■ Given data:

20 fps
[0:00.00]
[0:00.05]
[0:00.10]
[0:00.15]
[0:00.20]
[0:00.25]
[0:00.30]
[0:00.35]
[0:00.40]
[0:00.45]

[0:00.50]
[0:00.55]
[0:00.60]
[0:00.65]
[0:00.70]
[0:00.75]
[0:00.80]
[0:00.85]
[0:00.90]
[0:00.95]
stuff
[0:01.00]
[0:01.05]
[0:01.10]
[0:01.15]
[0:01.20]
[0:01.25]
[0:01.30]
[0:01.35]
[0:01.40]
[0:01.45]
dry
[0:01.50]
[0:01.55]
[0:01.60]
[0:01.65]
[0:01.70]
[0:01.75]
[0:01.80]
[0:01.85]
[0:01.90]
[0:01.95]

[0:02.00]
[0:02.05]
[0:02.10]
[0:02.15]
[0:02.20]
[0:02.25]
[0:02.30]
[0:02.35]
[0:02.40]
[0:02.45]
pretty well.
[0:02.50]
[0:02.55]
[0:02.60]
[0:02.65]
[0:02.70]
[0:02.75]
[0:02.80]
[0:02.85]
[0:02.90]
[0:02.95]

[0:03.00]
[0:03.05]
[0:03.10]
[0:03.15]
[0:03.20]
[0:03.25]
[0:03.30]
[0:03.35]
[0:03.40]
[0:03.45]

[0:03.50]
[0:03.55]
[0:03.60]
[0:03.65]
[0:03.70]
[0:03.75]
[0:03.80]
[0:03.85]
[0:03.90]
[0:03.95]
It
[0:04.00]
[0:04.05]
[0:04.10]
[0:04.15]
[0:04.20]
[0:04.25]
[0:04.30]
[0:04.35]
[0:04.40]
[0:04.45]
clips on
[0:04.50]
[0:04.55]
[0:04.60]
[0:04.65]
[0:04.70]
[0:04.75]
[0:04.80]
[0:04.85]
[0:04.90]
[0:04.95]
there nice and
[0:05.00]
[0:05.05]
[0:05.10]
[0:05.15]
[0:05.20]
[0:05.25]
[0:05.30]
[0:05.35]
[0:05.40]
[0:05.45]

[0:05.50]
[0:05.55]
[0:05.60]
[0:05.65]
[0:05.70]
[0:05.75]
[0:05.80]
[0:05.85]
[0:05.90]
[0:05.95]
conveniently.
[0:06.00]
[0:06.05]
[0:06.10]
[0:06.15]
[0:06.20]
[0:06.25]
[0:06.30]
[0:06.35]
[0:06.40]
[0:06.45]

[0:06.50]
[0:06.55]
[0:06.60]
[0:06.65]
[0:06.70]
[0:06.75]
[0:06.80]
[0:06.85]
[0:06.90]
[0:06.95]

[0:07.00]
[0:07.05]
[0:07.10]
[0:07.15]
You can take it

■ Exercise goal: Could you return all the data above exactly as it appears?

■ Written reply:
20 fps
[0:00.00]
[0:00.05]
[0:00.10]
[0:00.15]
[0:00.20]
[0:00.25]
[0:00.30]
[0:00.35]
[0:00.40]
[0:00.45]

[0:00.50]
[0:00.55]
[0:00.60]
[0:00.65]
[0:00.70]
[0:00.75]
[0:00.80]
[0:00.85]
[0:00.90]
[0:00.95]
stuff
[0:01.00]
[0:01.05]
[0:01.10]
[0:01.15]
[0:01.20]
[0:01.25]
[0:01.30]
[0:01.35]
[0:01.40]
[0:01.45]
dry
[0:01.50]
[0:01.55]
[0:01.60]
[0:01.65]
[0:01.70]
[0:01.75]
[0:01.80]
[0:01.85]
[0:01.90]
[0:01.95]

[0:02.00]
[0:02.05]
[0:02.10]
[0:02.15]
[0:02.20]
[0:02.25]
[0:02.30]
[0:02.35]
[0:02.40]
[0:02.45]
pretty well.
[0:02.50]
[0:02.55]
[0:02.60]
[0:02.65]
[0:02.70]
[0:02.75]
[0:02.80]
[0:02.85]
[0:02.90]
[0:02.95]

[0:03.00]
[0:03.05]
[0:03.10]
[0:03.15]
[0:03.20]
[0:03.25]
[0:03.30]
[0:03.35]
[0:03.40]
[0:03.45]

[0:03.50]
[0:03.55]
[0:03.60]
[0:03.65]
[0:03.70]
[0:03.75]
[0:03.80]
[0:03.85]
[0:03.90]
[0:03.95]
It
[0:04.00]
[0:04.05]
[0:04.10]
[0:04.15]
[0:04.20]
[0:04.25]
[0:04.30]
[0:04.35]
[0:04.40]
[0:04.45]
clips on
[0:04.50]
[0:04.55]
[0:04.60]
[0:04.65]
[0:04.70]
[0:04.75]
[0:04.80]
[0:04.85]
[0:04.90]
[0:04.95]
there nice and
[0:05.00]
[0:05.05]
[0:05.10]
[0:05.15]
[0:05.20]
[0:05.25]
[0:05.30]
[0:05.35]
[0:05.40]
[0:05.45]

[0:05.50]
[0:05.55]
[0:05.60]
[0:05.65]
[0:05.70]
[0:05.75]
[0:05.80]
[0:05.85]
[0:05.90]
[0:05.95]
conveniently.
[0:06.00]
[0:06.05]
[0:06.10]
[0:06.15]
[0:06.20]
[0:06.25]
[0:06.30]
[0:06.35]
[0:06.40]
[0:06.45]

[0:06.50]
[0:06.55]
[0:06.60]
[0:06.65]
[0:06.70]
[0:06.75]
[0:06.80]
[0:06.85]
[0:06.90]
[0:06.95]

[0:07.00]
[0:07.05]
[0:07.10]
[0:07.15]
You can take it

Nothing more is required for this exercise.